In the listing below, count the lines that contain the string "frames", and state that number without further words.
------------------------------------
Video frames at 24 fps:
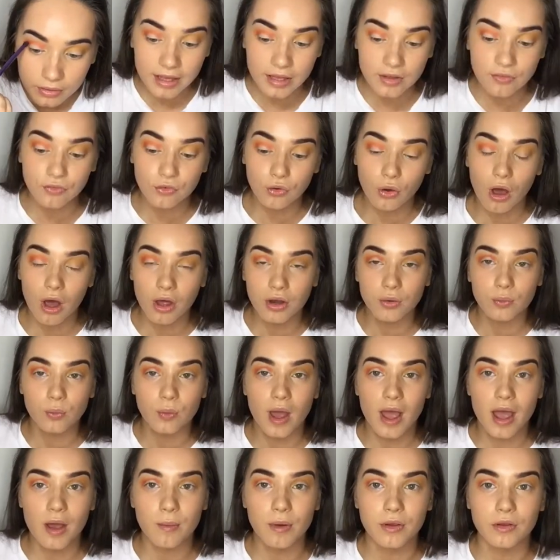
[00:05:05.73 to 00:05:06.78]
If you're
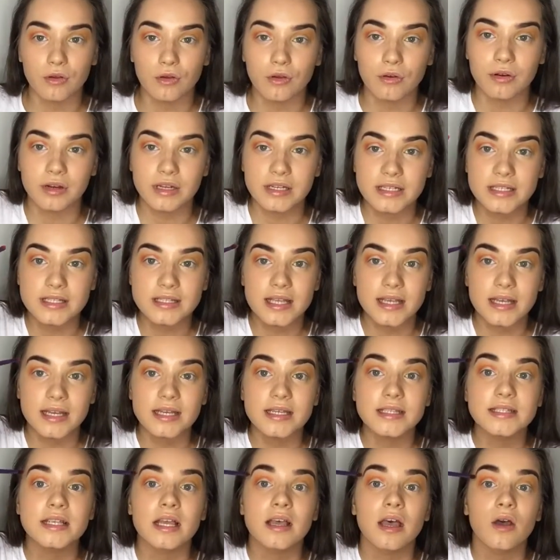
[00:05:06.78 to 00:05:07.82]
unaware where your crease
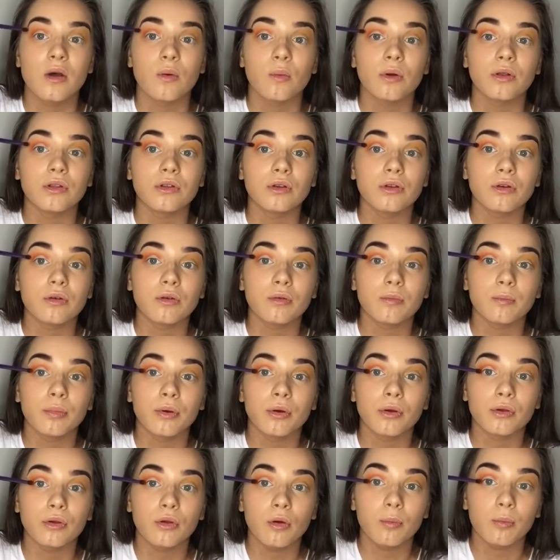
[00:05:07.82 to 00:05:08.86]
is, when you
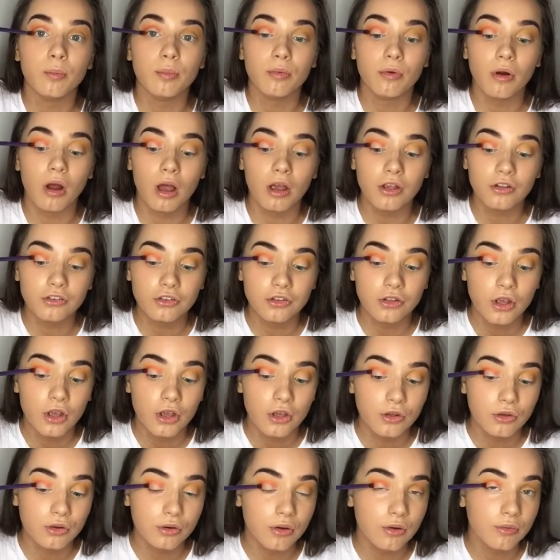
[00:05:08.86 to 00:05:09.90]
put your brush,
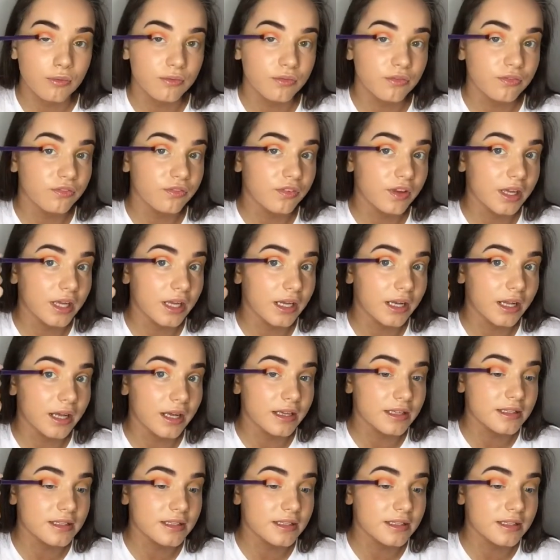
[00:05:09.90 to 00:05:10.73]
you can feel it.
------------------------------------
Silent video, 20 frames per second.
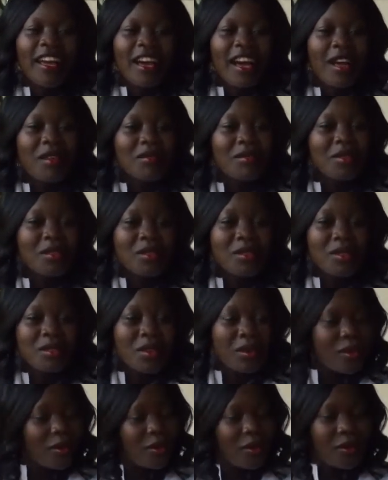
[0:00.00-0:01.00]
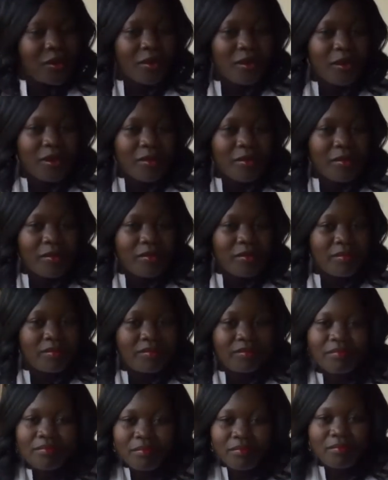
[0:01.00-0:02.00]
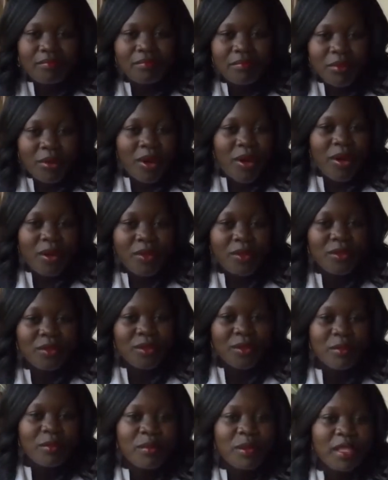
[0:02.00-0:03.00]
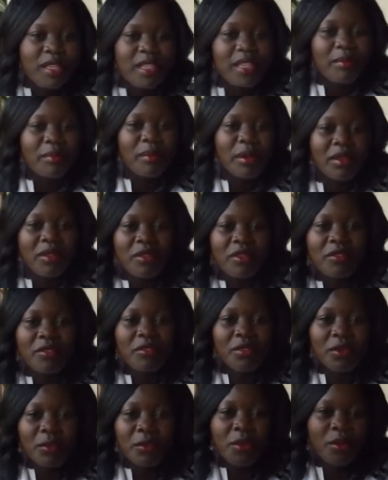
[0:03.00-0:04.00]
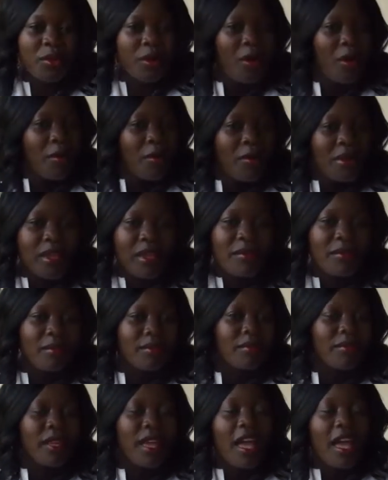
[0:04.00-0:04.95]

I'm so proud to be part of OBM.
------------------------------------
## [Written response]
2